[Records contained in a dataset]
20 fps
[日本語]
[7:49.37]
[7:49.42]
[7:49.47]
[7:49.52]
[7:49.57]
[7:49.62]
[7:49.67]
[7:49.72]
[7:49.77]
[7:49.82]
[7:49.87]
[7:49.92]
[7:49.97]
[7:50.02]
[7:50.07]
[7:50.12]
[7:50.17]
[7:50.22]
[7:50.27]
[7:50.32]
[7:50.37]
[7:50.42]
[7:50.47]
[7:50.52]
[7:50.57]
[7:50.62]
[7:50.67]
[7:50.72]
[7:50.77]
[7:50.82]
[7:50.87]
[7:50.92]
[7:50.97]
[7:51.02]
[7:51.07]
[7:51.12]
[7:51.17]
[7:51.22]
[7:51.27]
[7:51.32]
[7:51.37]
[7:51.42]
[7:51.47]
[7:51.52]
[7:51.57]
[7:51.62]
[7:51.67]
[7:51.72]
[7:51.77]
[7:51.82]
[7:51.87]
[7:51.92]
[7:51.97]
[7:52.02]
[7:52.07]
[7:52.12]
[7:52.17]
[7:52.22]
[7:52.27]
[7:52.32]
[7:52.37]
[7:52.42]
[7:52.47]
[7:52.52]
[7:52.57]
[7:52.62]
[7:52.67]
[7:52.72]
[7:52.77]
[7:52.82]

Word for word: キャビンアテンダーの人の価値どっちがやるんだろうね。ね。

---

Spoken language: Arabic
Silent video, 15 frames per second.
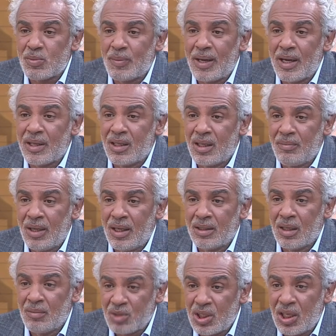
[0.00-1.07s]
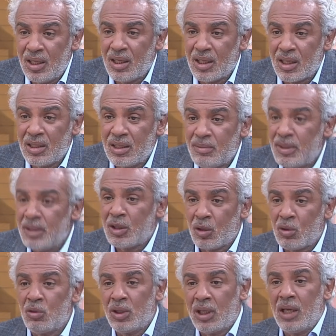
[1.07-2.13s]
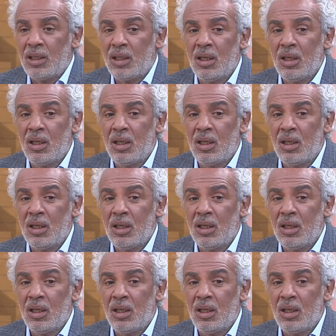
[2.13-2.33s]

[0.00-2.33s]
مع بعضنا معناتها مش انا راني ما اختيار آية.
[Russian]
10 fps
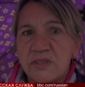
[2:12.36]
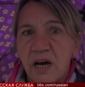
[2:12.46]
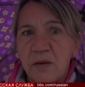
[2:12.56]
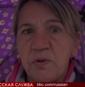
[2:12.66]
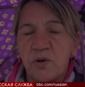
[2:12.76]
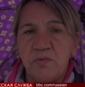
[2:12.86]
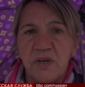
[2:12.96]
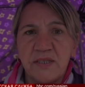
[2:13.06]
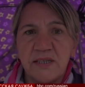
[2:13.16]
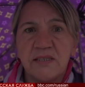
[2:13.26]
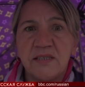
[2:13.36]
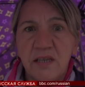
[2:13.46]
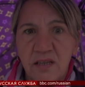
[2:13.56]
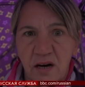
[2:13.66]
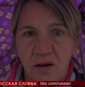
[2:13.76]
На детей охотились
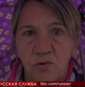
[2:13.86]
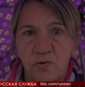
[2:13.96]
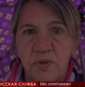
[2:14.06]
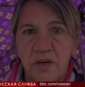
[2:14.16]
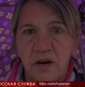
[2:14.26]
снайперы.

* * *

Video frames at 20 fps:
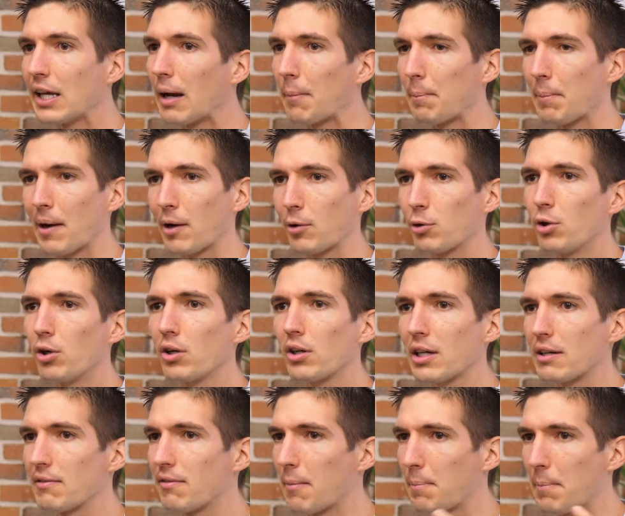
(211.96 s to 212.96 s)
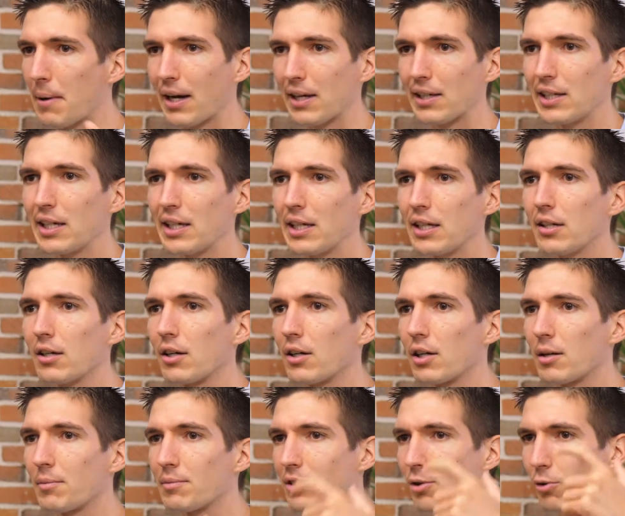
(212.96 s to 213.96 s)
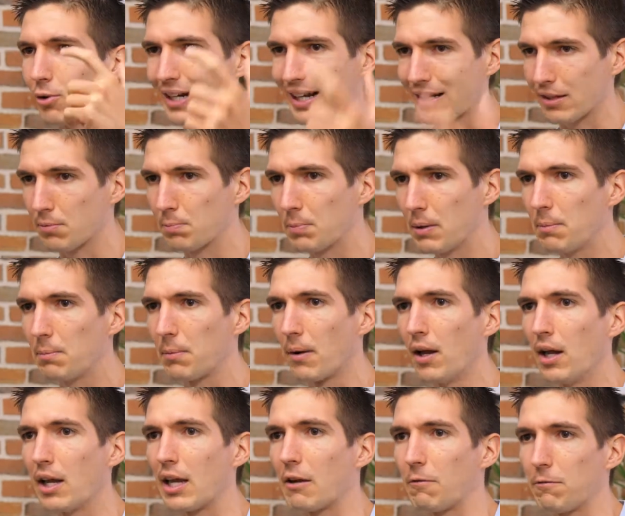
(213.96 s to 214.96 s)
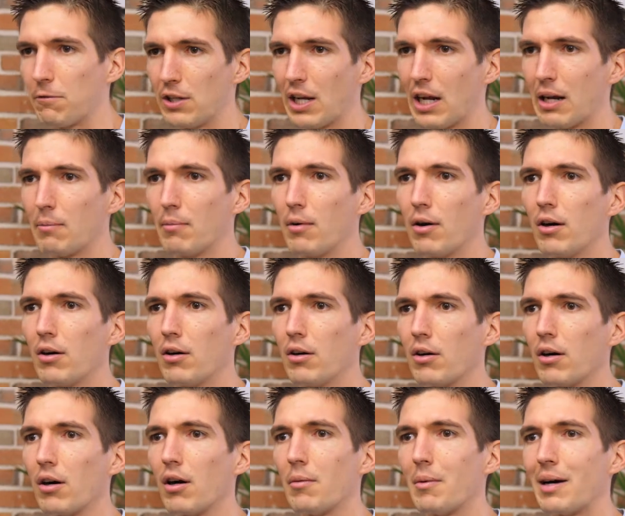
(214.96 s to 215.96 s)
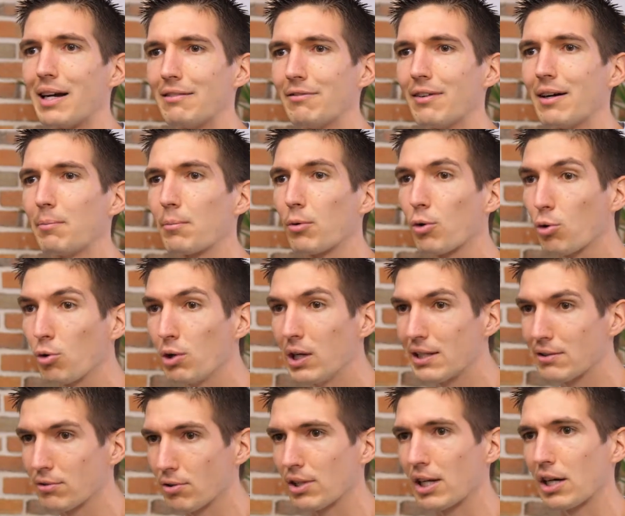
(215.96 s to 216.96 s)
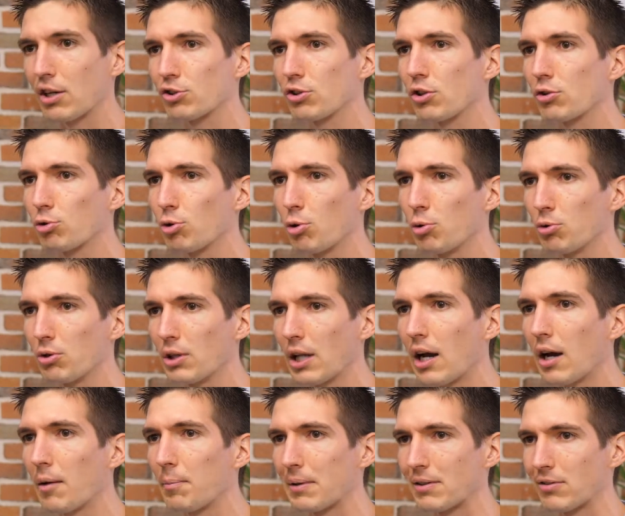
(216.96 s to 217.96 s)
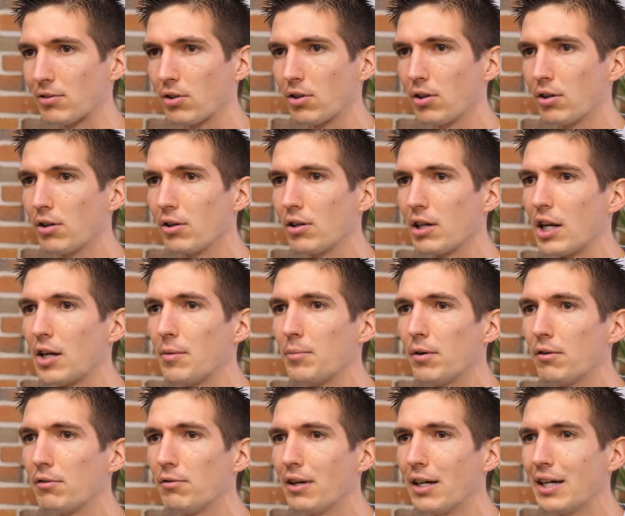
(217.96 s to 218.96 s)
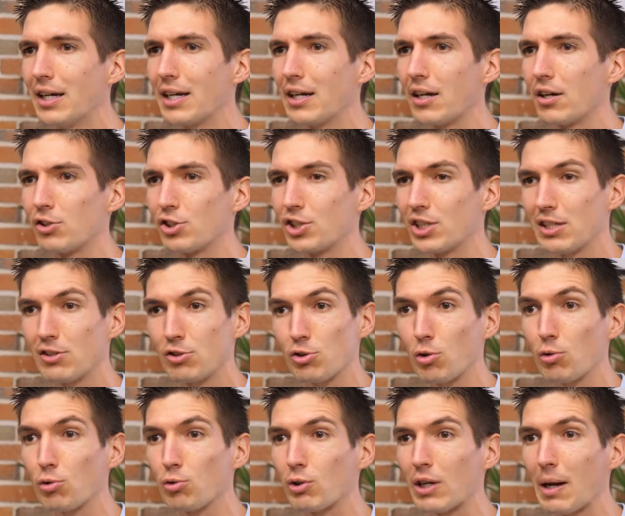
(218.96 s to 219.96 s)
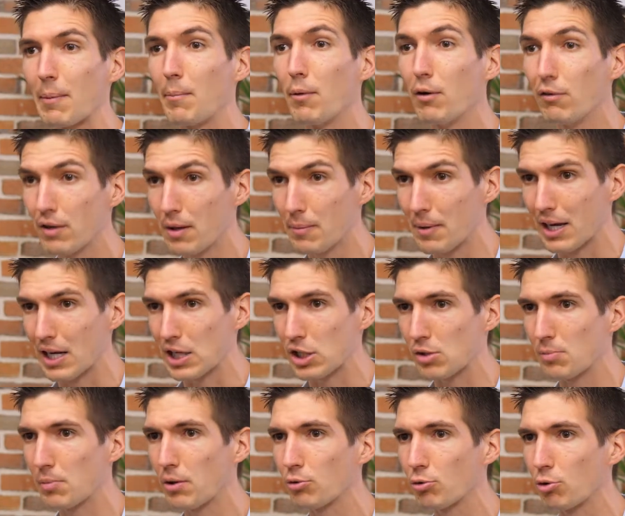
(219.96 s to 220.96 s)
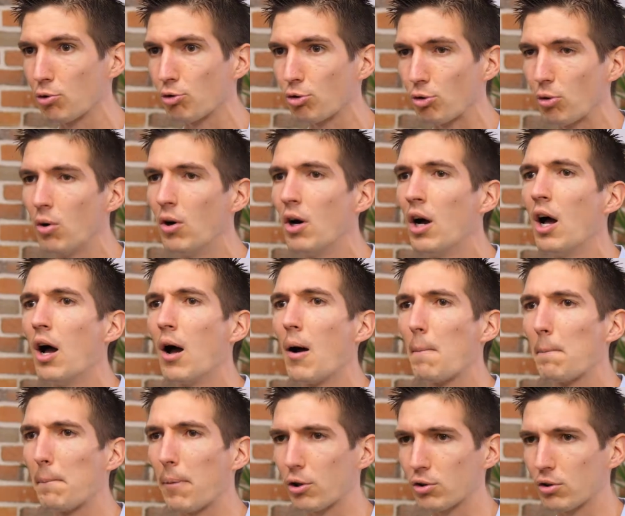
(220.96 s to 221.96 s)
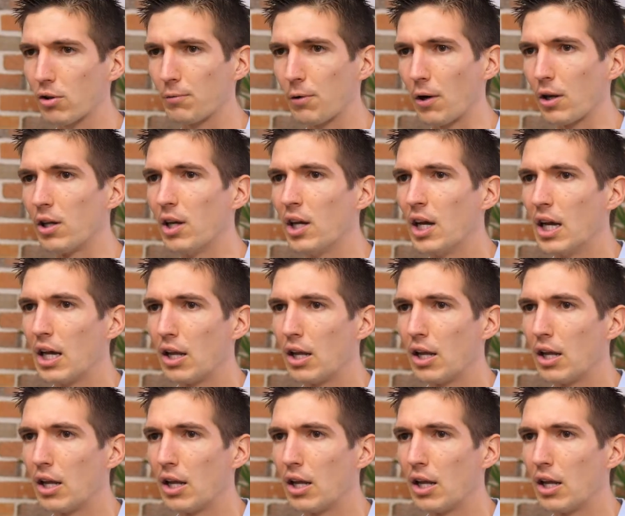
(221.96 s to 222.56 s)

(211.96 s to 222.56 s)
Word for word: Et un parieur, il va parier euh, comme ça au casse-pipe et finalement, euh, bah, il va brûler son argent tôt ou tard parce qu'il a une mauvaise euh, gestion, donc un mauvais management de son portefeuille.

• [Exercise description]
From the records above, copy exactly the stretch from the line holding "(215.96 s to 216.96 s)" through the line holding "(211.96 s to 222.56 s)", both ends included, without the pictures.

• [Response area]
(215.96 s to 216.96 s)
(216.96 s to 217.96 s)
(217.96 s to 218.96 s)
(218.96 s to 219.96 s)
(219.96 s to 220.96 s)
(220.96 s to 221.96 s)
(221.96 s to 222.56 s)

(211.96 s to 222.56 s)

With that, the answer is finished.